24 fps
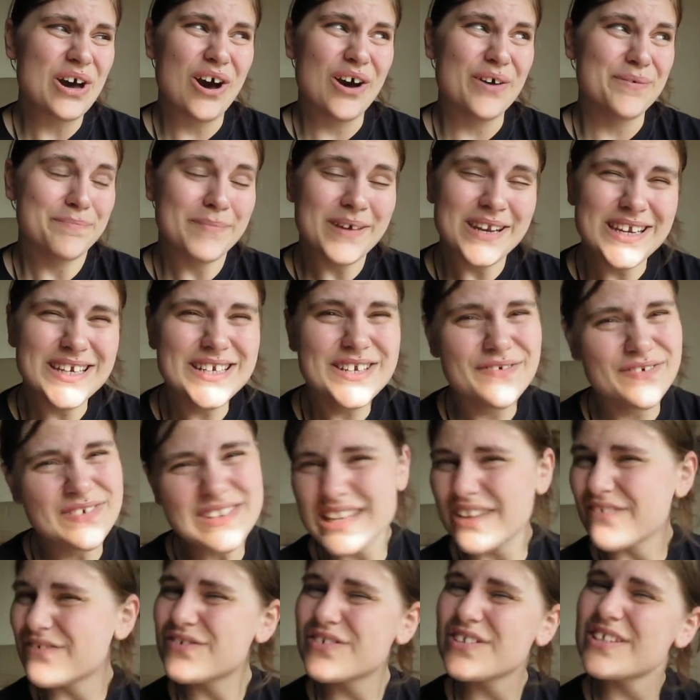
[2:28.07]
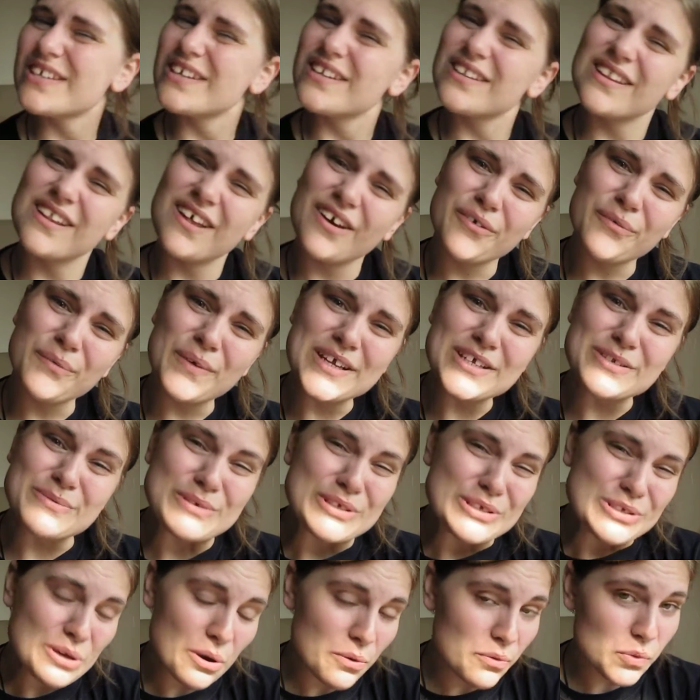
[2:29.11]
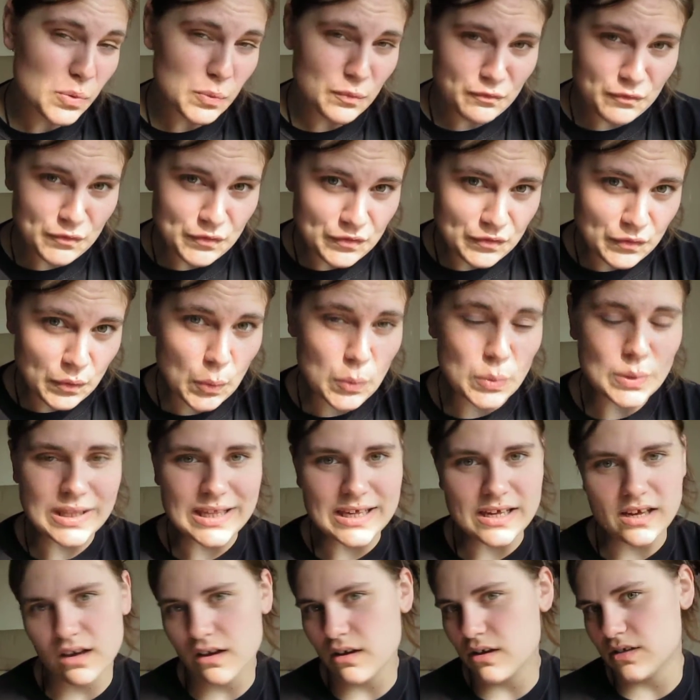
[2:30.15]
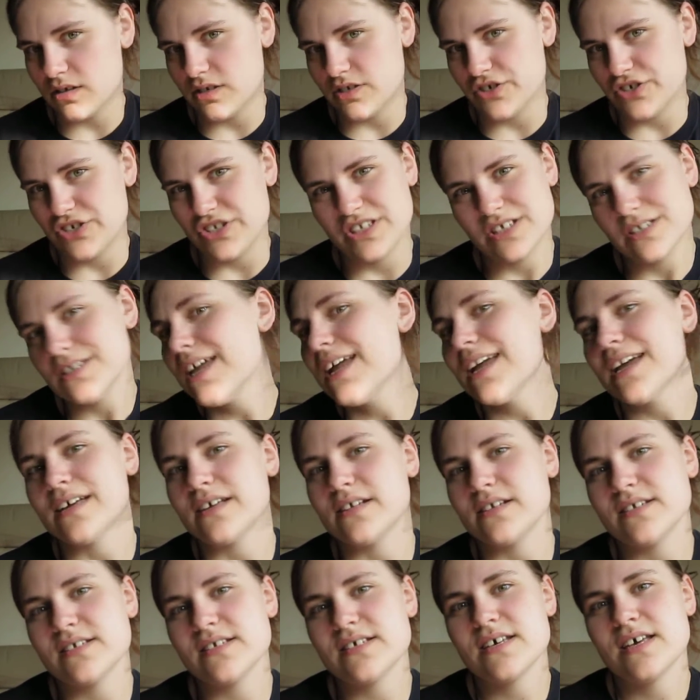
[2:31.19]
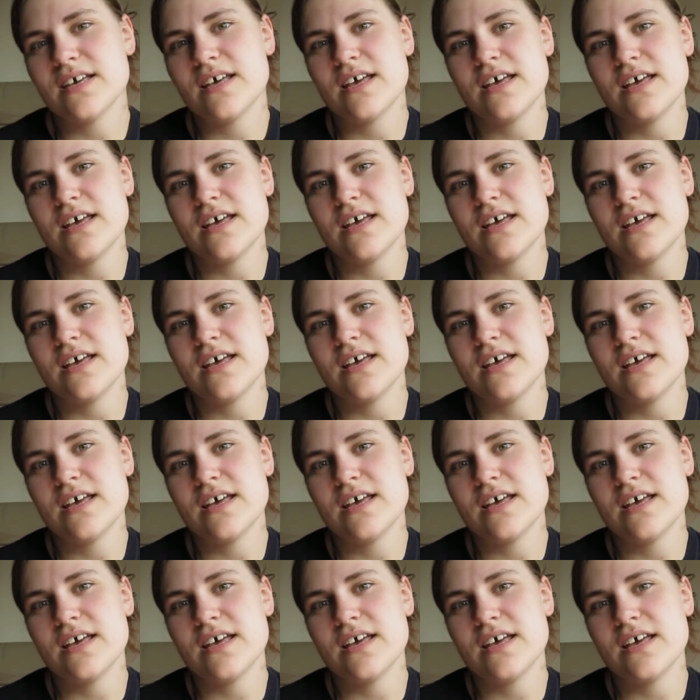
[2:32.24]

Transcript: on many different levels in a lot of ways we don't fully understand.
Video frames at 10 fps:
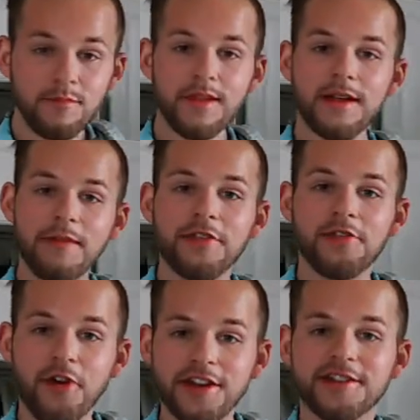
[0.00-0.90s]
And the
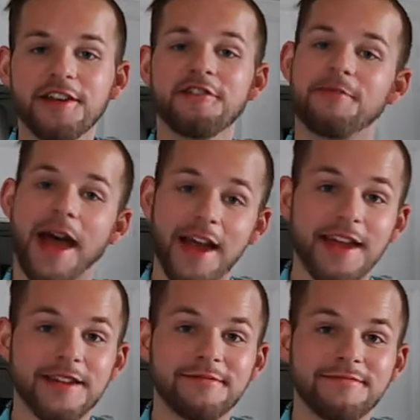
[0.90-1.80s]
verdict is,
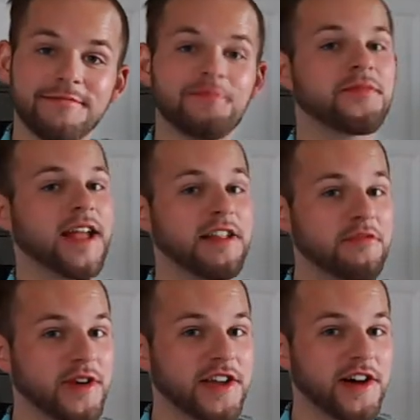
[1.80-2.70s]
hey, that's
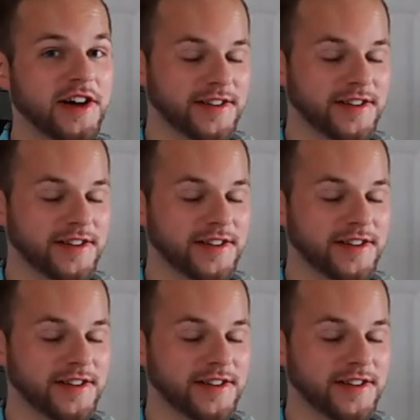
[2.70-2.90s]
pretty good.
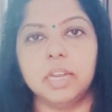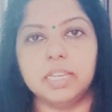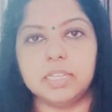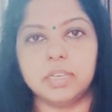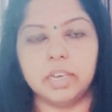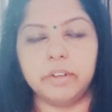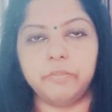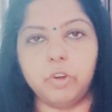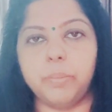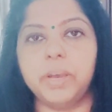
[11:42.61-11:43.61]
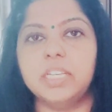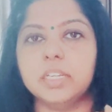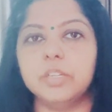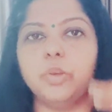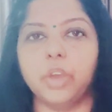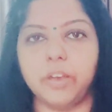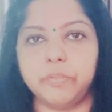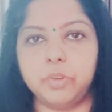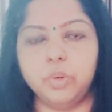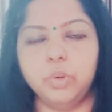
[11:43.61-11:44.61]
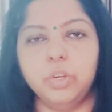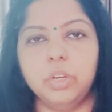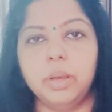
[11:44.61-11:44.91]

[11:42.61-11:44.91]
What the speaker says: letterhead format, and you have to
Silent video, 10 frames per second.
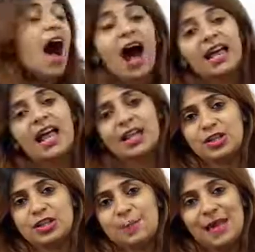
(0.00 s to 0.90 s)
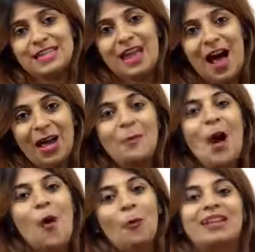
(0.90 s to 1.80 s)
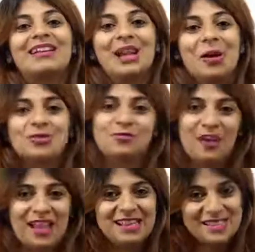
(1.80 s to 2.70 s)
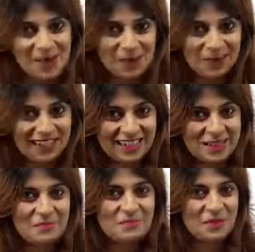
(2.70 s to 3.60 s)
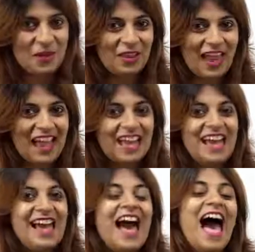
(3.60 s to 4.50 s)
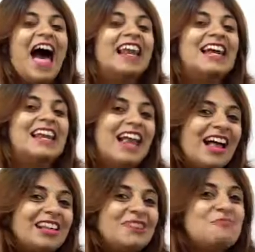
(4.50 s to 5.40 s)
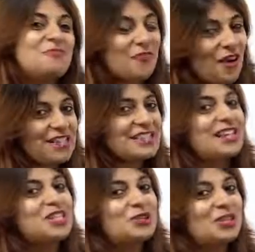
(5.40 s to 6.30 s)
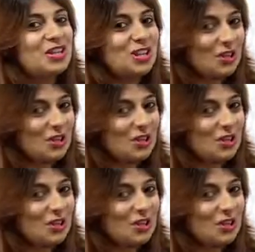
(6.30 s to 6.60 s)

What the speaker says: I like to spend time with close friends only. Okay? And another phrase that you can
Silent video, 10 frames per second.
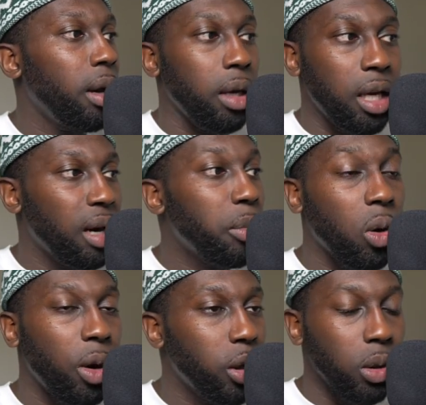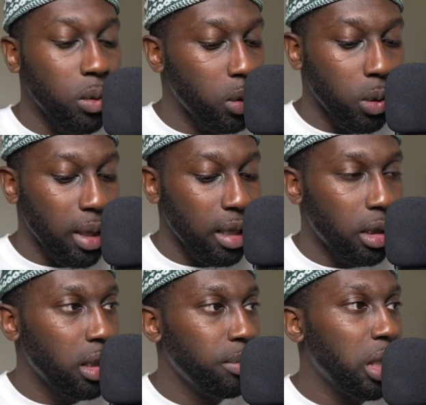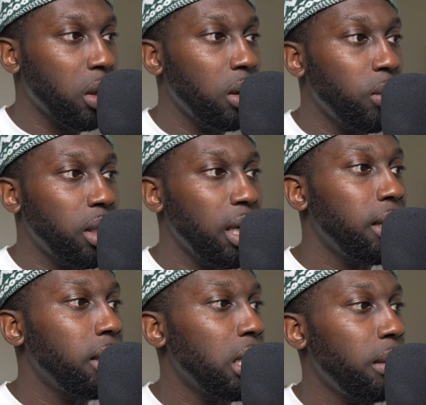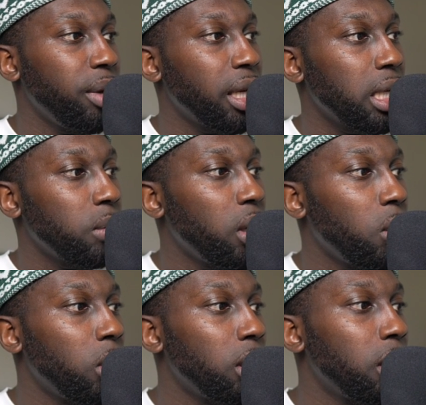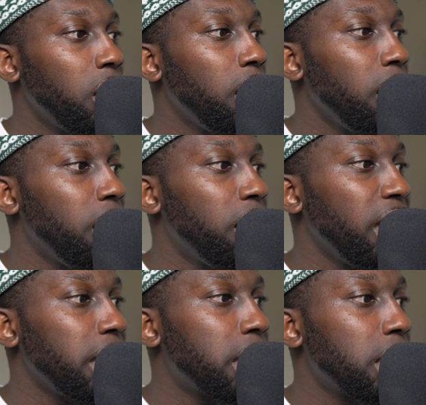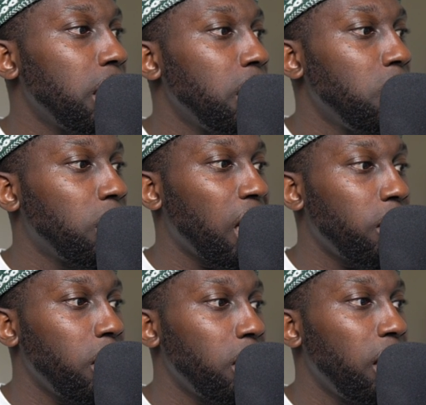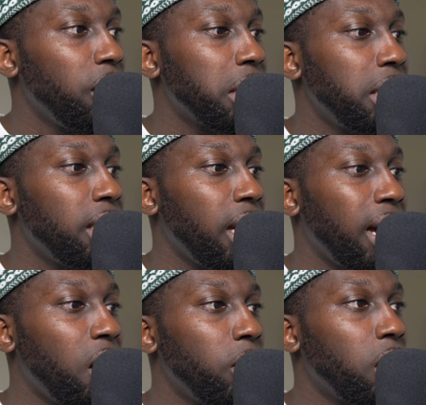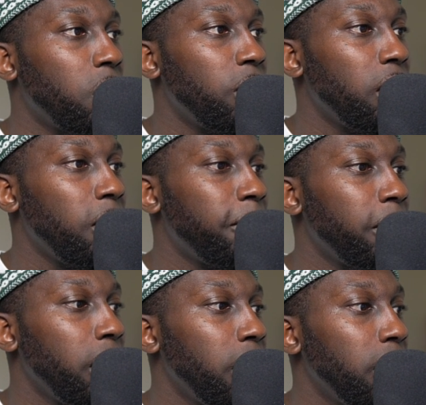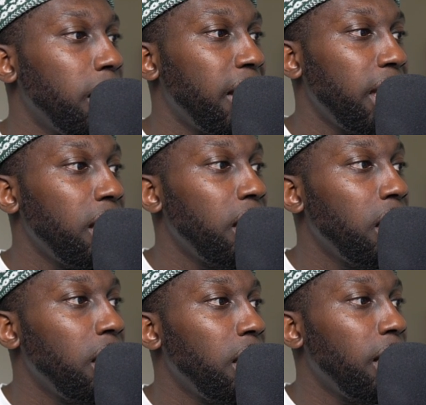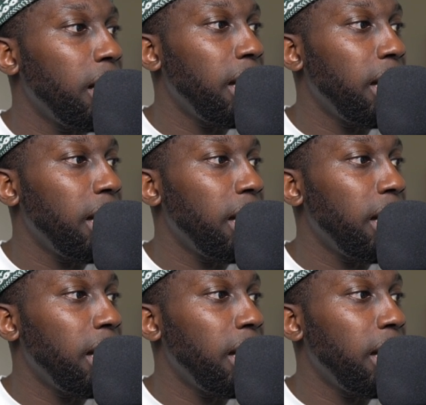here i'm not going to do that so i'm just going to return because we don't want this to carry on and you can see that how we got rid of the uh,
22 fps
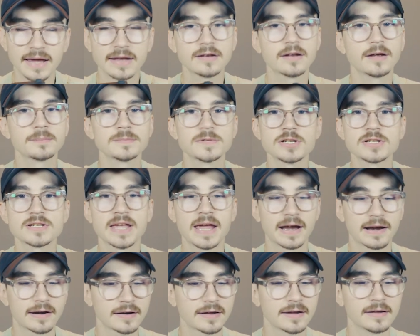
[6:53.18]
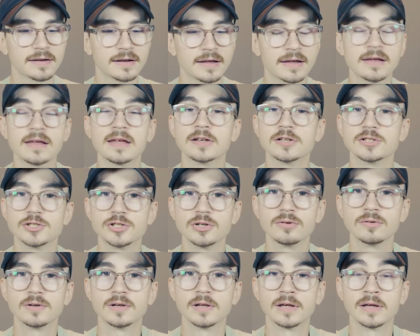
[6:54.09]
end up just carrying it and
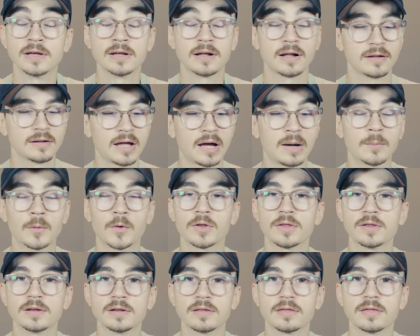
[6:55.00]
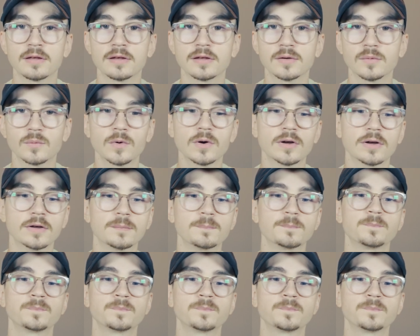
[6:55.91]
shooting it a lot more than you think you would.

WHAT YOU NEED TO DO
Using the records above, repeat exactly the run of lines that starts with the line with "[11:42.61-11:44.91]" and goes on through the line with "What the speaker says: I"; omit each picture.

TASK RESPONSE
[11:42.61-11:44.91]
What the speaker says: letterhead format, and you have to
Silent video, 10 frames per second.
(0.00 s to 0.90 s)
(0.90 s to 1.80 s)
(1.80 s to 2.70 s)
(2.70 s to 3.60 s)
(3.60 s to 4.50 s)
(4.50 s to 5.40 s)
(5.40 s to 6.30 s)
(6.30 s to 6.60 s)

What the speaker says: I like to spend time with close friends only. Okay? And another phrase that you can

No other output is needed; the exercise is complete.